Variety

_images/Variety_54.png

Measure the variety of segments.

Signals

Inputs:

  • Segmentation

    Segmentation whose segments constitute the units of variety measurement, or the contexts in which variety will be measured

Outputs:

  • Textable table

    Table in the internal format of Orange Textable

Description

This widget inputs one or several segmentations, measures the variety of the segments of one of the segmentations (eventually within the segments defined by another segmentation), and sends the result in table format; it also allows the user to calculate the average variety by category (based on the annotation values of the segments). In order to make these two measures less dependent on the length of segmentations, it is possible to calculate their average value on a number of subsamples of fixed size.

The tables produced by the Variety widget have at least 2 columns, and at most 4. The first column contains the headers corresponding to the contexts – which are essentially defined in the same way as in the Count and Length widgets. The second column gives the variety measures and its header is __variety__, unless resampling has been applied (in which case the header will be __variety_average__). In the latter case, the third column will contain the corresponding standard deviation (header __variety_std_deviation__) and the last column the number of subsamples (header __variety_count__).

To take a simple example, consider two segmentations of the string a simple example [1]:

  1. label = words
content start end part of speech word category
a 1 1 article grammatical
simple 3 8 adjective lexical
example 10 16 noun lexical
  1. label = letters (extract)
content start end letter category
a 1 1 vowel
s 3 3 consonant
i 4 4 vowel
e 16 16 vowel

The most elementary measure made by the widget is that of the number of types or variety. For example, for the segmentation letters, by defining the units based on the content of the segments:

__context__ __variety__
__global__ 8

Naturally, it is possible to define types based on the values associated to an annotation key, for example letter category:

__context__ __variety__
__global__ 2

It is also possible to weigh the variety according to the frequency of types.

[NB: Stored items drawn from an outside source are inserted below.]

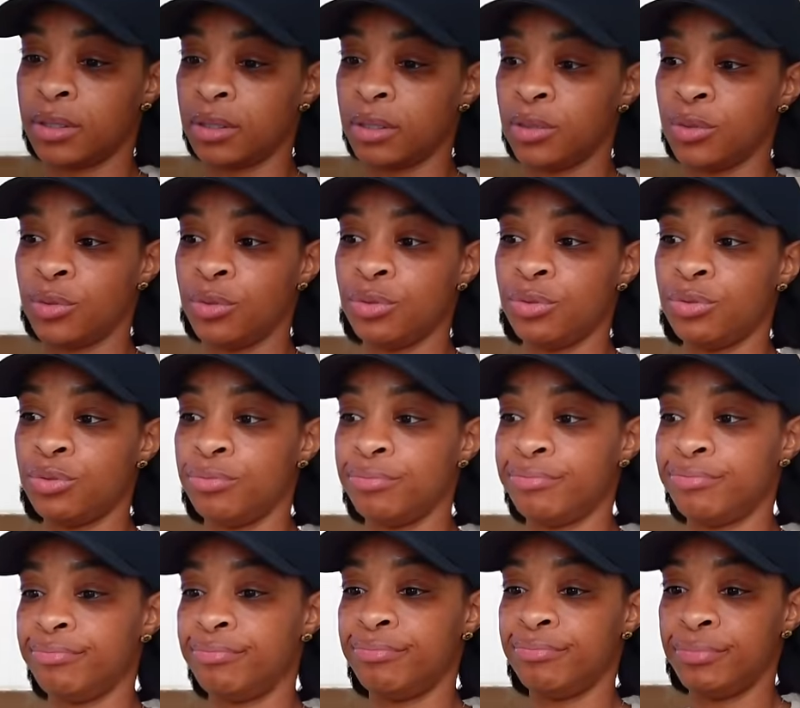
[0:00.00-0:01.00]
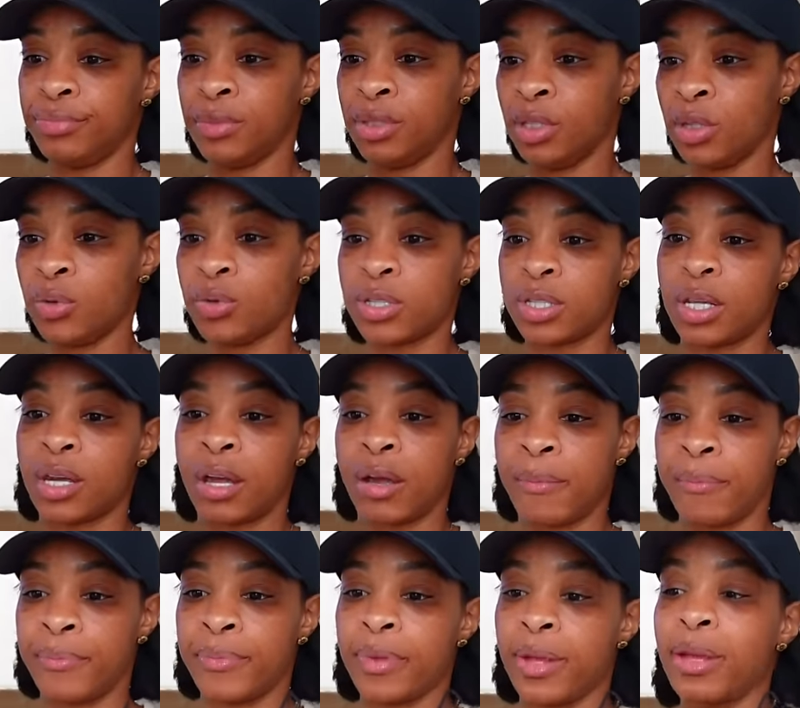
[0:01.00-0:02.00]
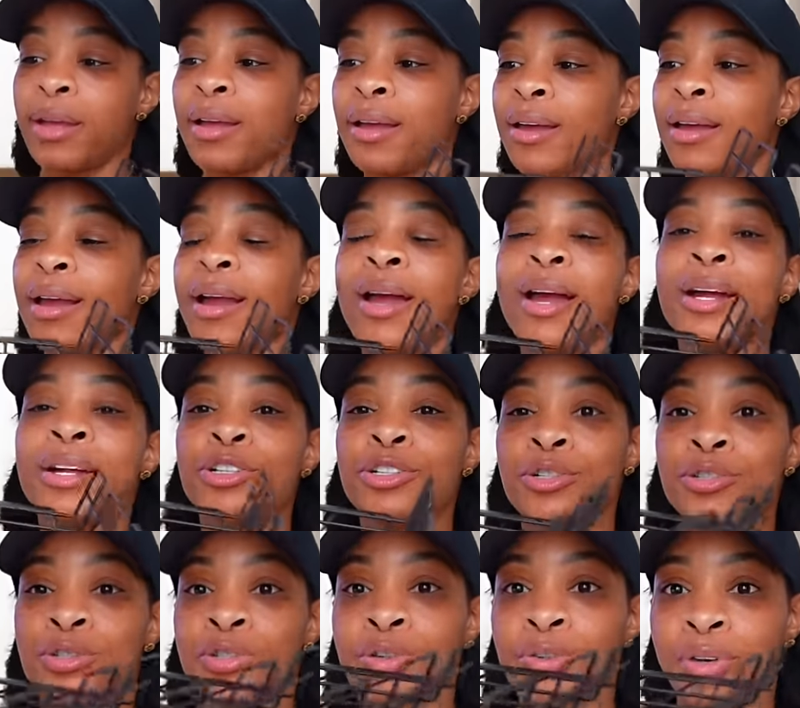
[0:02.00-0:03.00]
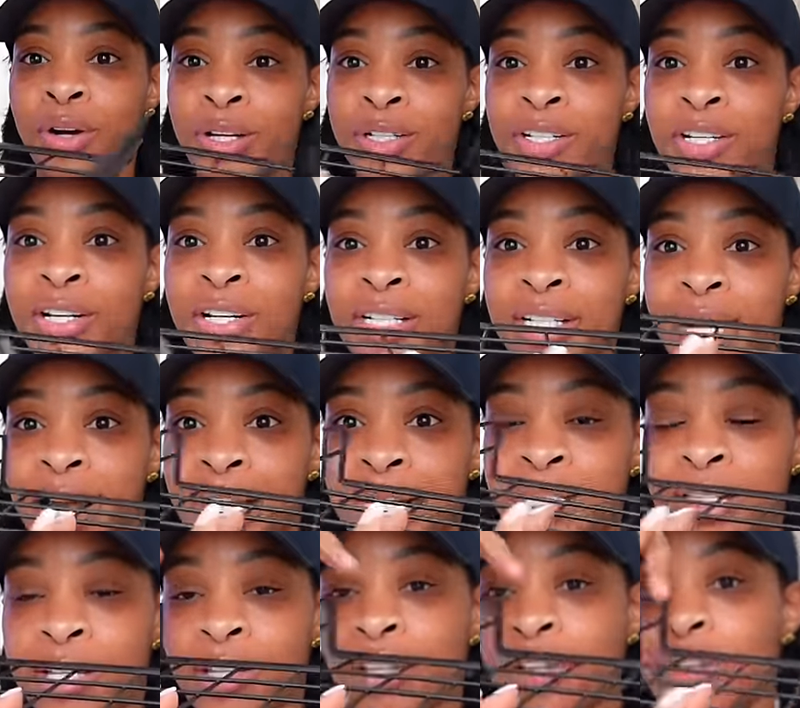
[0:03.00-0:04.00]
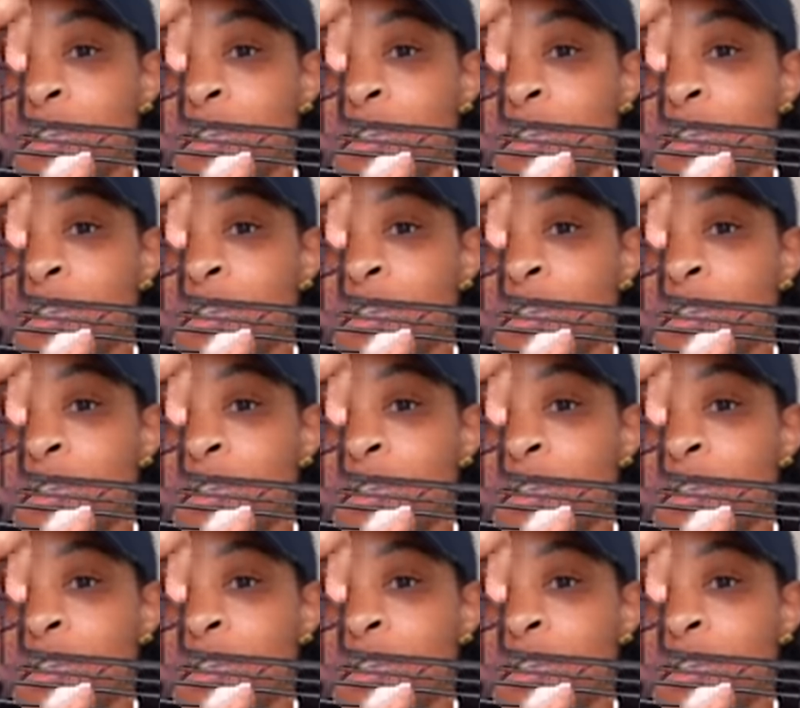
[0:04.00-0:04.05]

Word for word: you use them to screw onto your desk. You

To do this, we can calculate the perplexity of the segment distribution, that is to say the exponential of the entropy on this distribution. This measure is equal to the variety only if the segment types have a uniform frequency; it decreases and tends towards 0 as the segment distribution departs from uniformity and gradually becomes deterministic. As an example, here is the perplexity for letter category:

__context__ __variety__
__global__ 1.97962633005

The difference observed between the variety with or without weighing (1.96 vs 2) shows the deviation from uniformity in the distribution of letter categories in this example.

Rather than looking at the variety (weighed or not) of the segment types in general, we can look at their average variety within a category. For example, we can ask what is the average variety of letters depending on the letter category:

__context__ __variety__
__global__ 4.0

On average, in our example, a type of letter (consonant or vowel) is thus represented by 4.0 distinct letters – as long as we give the same weight to each category. The alternative consists of weighing the categories according to their frequency, which would result in our case in giving more weight to the variety of consonants (whose frequency is 9) than to that of the vowels (whose frequency is 6) in our average calculation:

__context__ __variety__
__global__ 4.14285714286

From the increase observed compared to the case where the categories are not weighed, we can deduce that the number of distinct consonants is higher than that of the vowels.

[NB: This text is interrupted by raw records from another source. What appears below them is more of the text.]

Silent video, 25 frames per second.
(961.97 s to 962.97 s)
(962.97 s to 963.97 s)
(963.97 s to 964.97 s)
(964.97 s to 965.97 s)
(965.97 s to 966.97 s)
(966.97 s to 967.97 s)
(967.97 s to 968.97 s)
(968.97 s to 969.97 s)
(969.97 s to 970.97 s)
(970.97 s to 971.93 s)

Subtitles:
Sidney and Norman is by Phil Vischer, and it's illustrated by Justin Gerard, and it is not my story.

To sum up, weighing (or not) the frequencies of units is the basis of the distinction between variety and perplexity; moreover, in the case where we calculate the average variety/perplexity per category, it is possible to weigh (or not) by the frequency of categories.

The different variety measures presented above can then be combined with the same context (i.e. table rows) specification modes as in the Length widget: the first mode consists in defining the contexts based on the content or the annotations of a given segmentation; the second lies on the concept of a “window” of n segments that we progressively “slide” from the beginning to the end of the segmentation.

All variety measures (weighed or not, simple or by category) are sensitive to the sample size, which in our case means the segmentation length. As such, they are in principle not directly comparable among/between of different lengths. Consider for example the (unweighted) variety of letters (units) in words (contexts):

__context__ __variety__
a 1
simple 6
example 6

To reduce the effect of this dependence to the segmentation length, it is possible to adopt the following strategy: draw a set number of subsamples in each segmentation to compare and report the average variety by subsample. For example, by setting the size of the subsamples to 2 segments, and by drawing 100 subsamples for each word, we obtain the following results: [2]

__context__ __variety_average__ __variety_std_deviation__ __variety_count__
a
simple 1.59 0.491833305094 100
example 1.52 0.499599839872 100

Here, we can see that the variety average in simple is very slightly higher than in example because simple is a shorter word and has no repeating letters. Moreover, since the article a is only one letter, our operation cannot build subsamples of 2 letters to compute and report their average variety, hence the missing values for variety average, standard deviation and count.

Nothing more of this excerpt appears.